According to UNICEF, about one in 10 African girls either skip school during menstruation or have to drop out of school because they don’t have sanitary pads.

It’s not surprising that Wall, 64, responded in full force. The doctor and anthropologist has long worked to improve the social and medical conditions of women in sub-Sahara Africa — providing medical care, conducting research and educating health care providers. Twenty years ago, he founded the Worldwide Fistula Fund, to help the 3 million women who suffer with an obstetric fistula — a childbirth injury that can lead to a heartbreaking life of isolation and shame. Nearly three years ago, he opened a 42-bed hospital in Niger to care for women with fistulas, which can be easily repaired with surgery.

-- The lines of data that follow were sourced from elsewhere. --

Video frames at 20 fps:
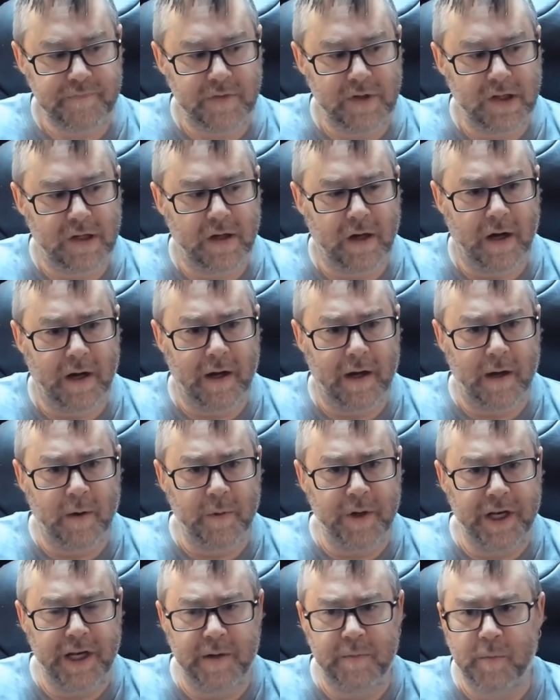
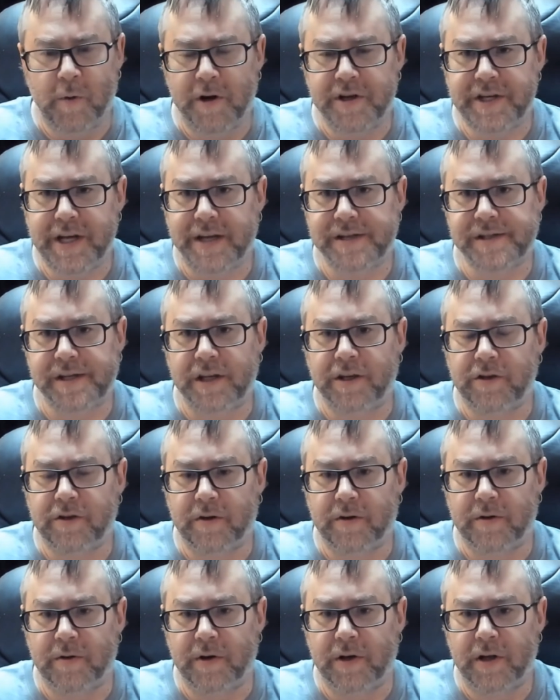we need more testing
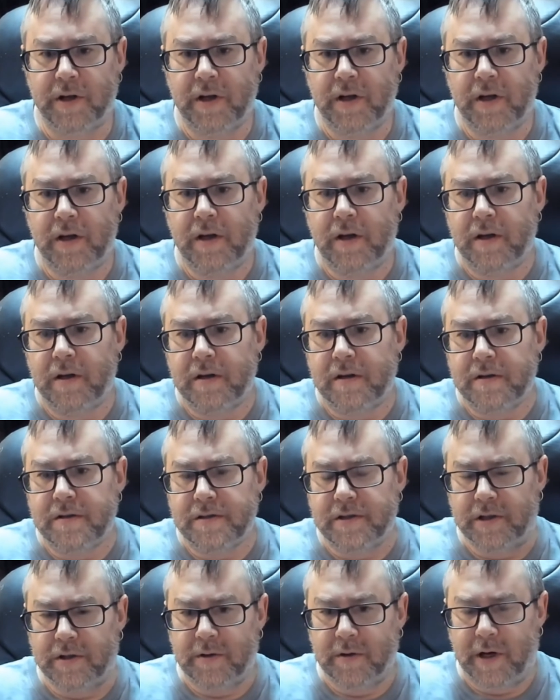code.
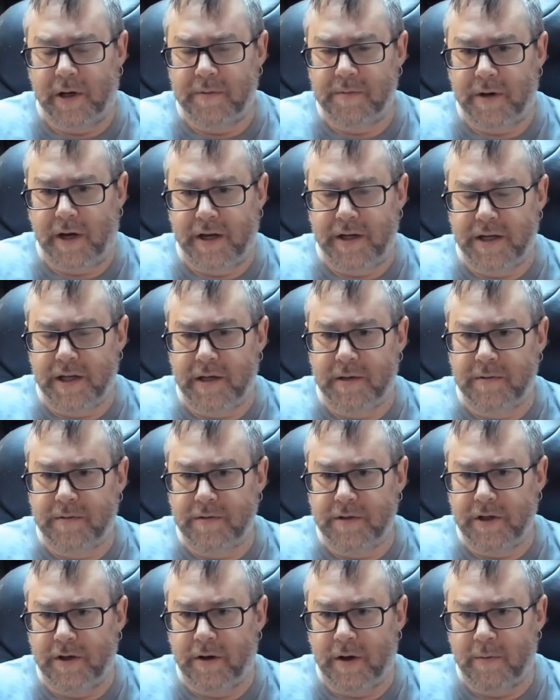So I
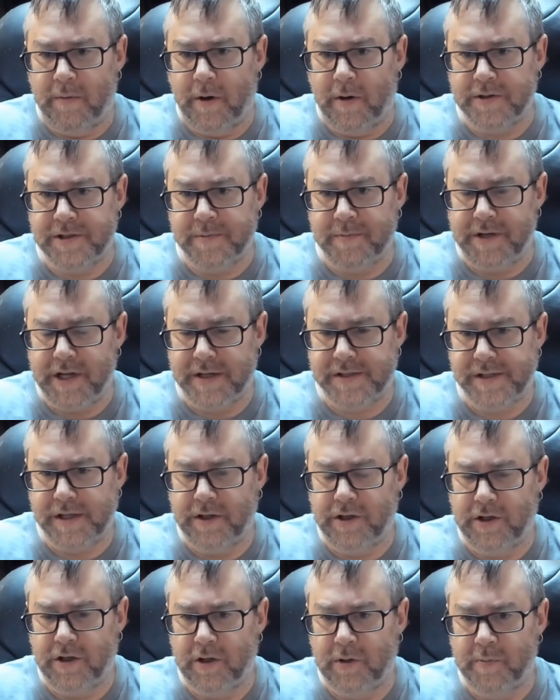wrote some testing
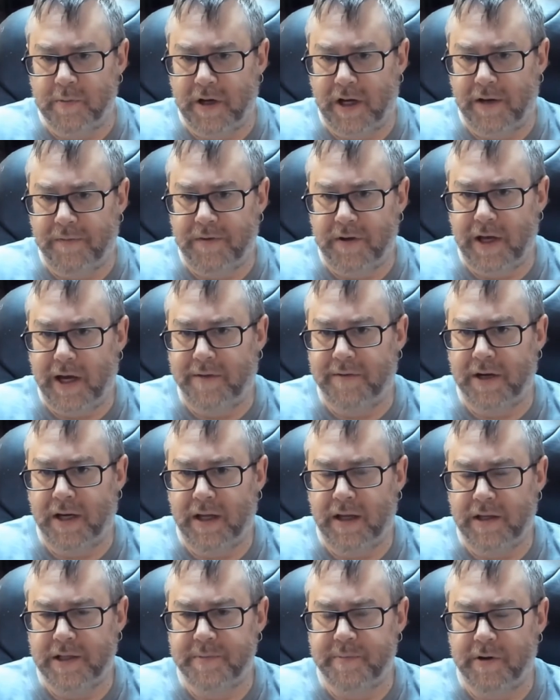code, but if you have any
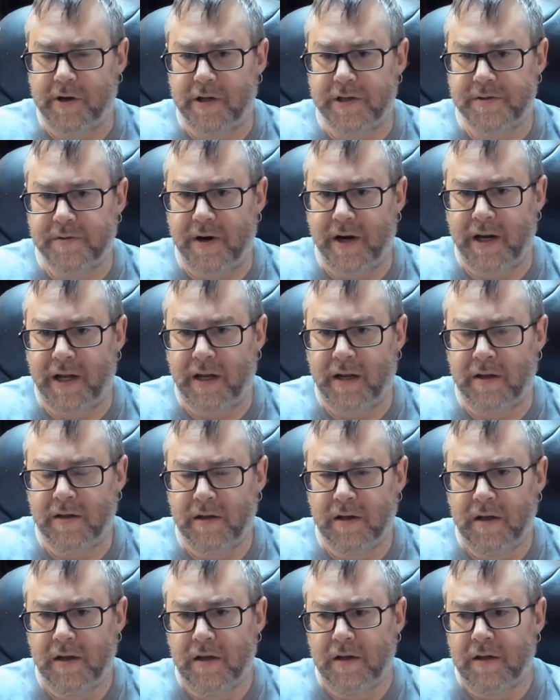experience writing
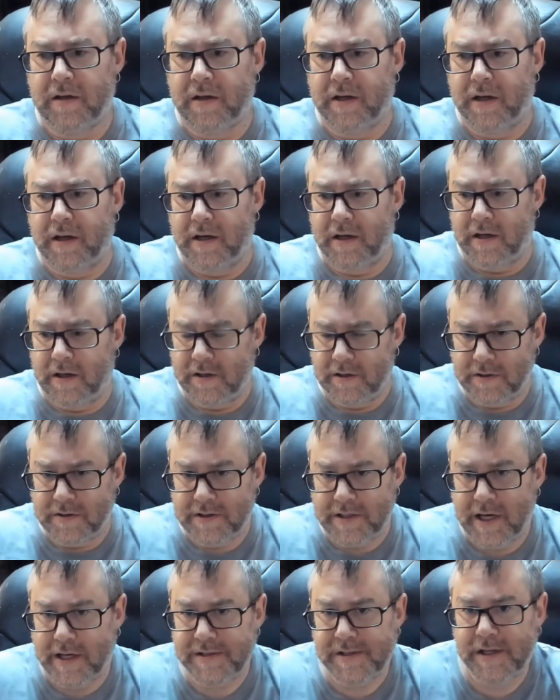
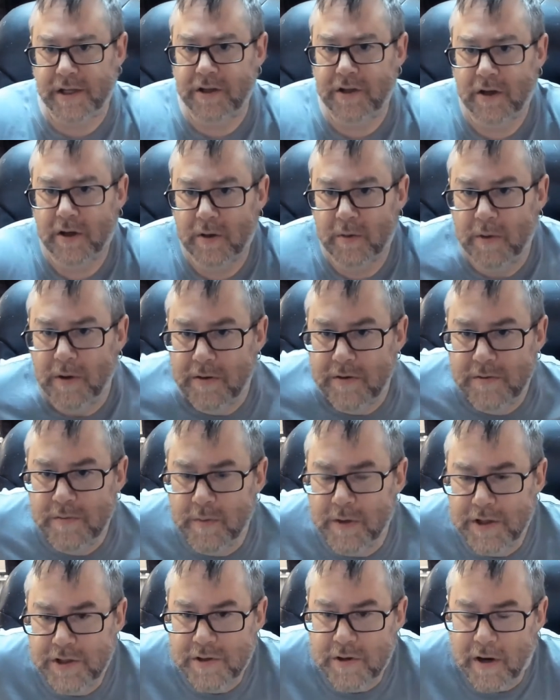testing code
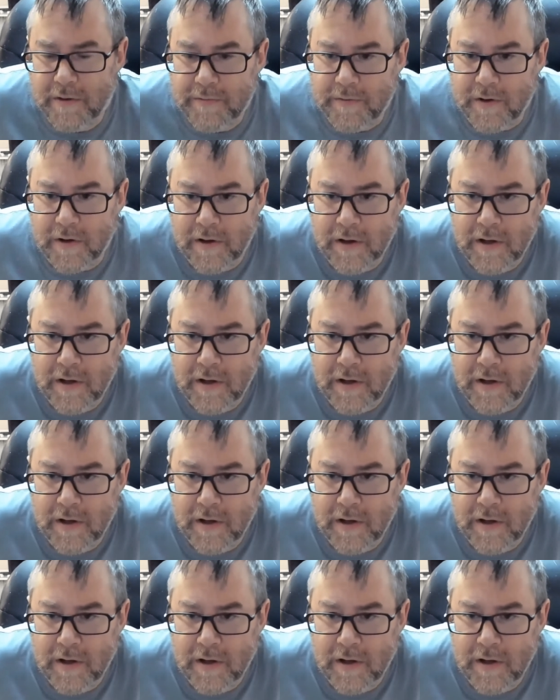with Truffle,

Wall spent eight months in Ethiopia last year as a Fulbright Scholar at Mekelle University, working to improve residency education in obstetrics and gynecology. That’s when he and his wife learned of Mebrahtu’s factory, where the pads are made, and her passion to make a difference in girls’ lives. The Walls knew others would be as eager to help as they were, if they could just make them aware.

“Here in the land of plenty, it’s stunning to hear that girls have to drop out of school because they don’t have any menstrual protection,” Lewis Wall said. “To hear that you can’t get a tampon or pad or underwear, and therefore your life goes out the window, is unbelievable.”

For just $4, each girl can get a kit that consists of four pads that last 12 to 18 months, two pairs of underwear and two bars of soap. “You can do huge things for someone at a trivial cost,” Wall said.

Mebrahtu’s own story shows how pervasive shame and fear is about menstruation. Mebrahtu, 50, grew up in a small town in the Tigray region of Ethiopia. Her father lacked schooling, but he worked hard to become a motel owner and make sure his children were educated. Yet, Mebrahtu was shocked and confused when she first got her period.

“What girls overhear from grownups was that girls have their periods because they are being bad, and therefore are ready to be married,” she said.

Mebrahtu wanted to hide so no one knew, but she learned her friends were experiencing the same thing. They would use old pieces of clothing as pads and brought large scarves to cover themselves if their clothes became stained. She never dared to ask questions about things she didn’t understand like irregular periods and cramps.

Mebrahtu had the opportunity to come to the U.S. and study at Prairie View A&M University in Texas. She remembers her first visit to a drugstore, with its overwhelming choices of sanitary pads. From that moment on, she would wonder about girls back home.

She earned her chemical engineering degree and worked in the U.S. for 10 years. After the communist regime fell in Ethiopia, she returned home and was sad to learn nothing had changed for adolescent girls. “The stories I heard were shocking — digging a hole and squatting over it for three to five days, or wrapping themselves in strips of cloth,” Mebrahtu said. “I needed to figure out a solution.”

She developed and earned approval to sell a simple and effective cotton pad with a waterproof lining. The pads are environmentally friendly, easy to wash and cost far less than single-use disposable pads. In 2009, Mebrahtu received a loan and built Mariam Seba Sanitary Products Factory, named for her daughter. The factory in Mekelle employs more than 40 local women and produces more than 100,000 pads a year for girls across Ethiopia. The unmet need, however, is enormous.

“The challenge we still face is that we are not able to reach the girls who need our product most because they cannot afford to buy it even though the price is reasonable,” Mebrahtu said. “That is why we need help from an organization such as Dignity Period to reach these poor girls as fast as we can.”

Dignity Period has a website and mailing address to accept donations. Its inaugural fund-raising gala well be held April 24 at the Missouri Botanical Garden. Mebrahtu will attend, along with the president of Mekelle University, which will distribute the pads to girls in secondary schools, provide education and conduct research to assess misguided beliefs and better target interventions.

“We need our debutante ball, our coming-out party as an organization,” Wall said. “We want to show the community what we’ve got and what we hope to do.”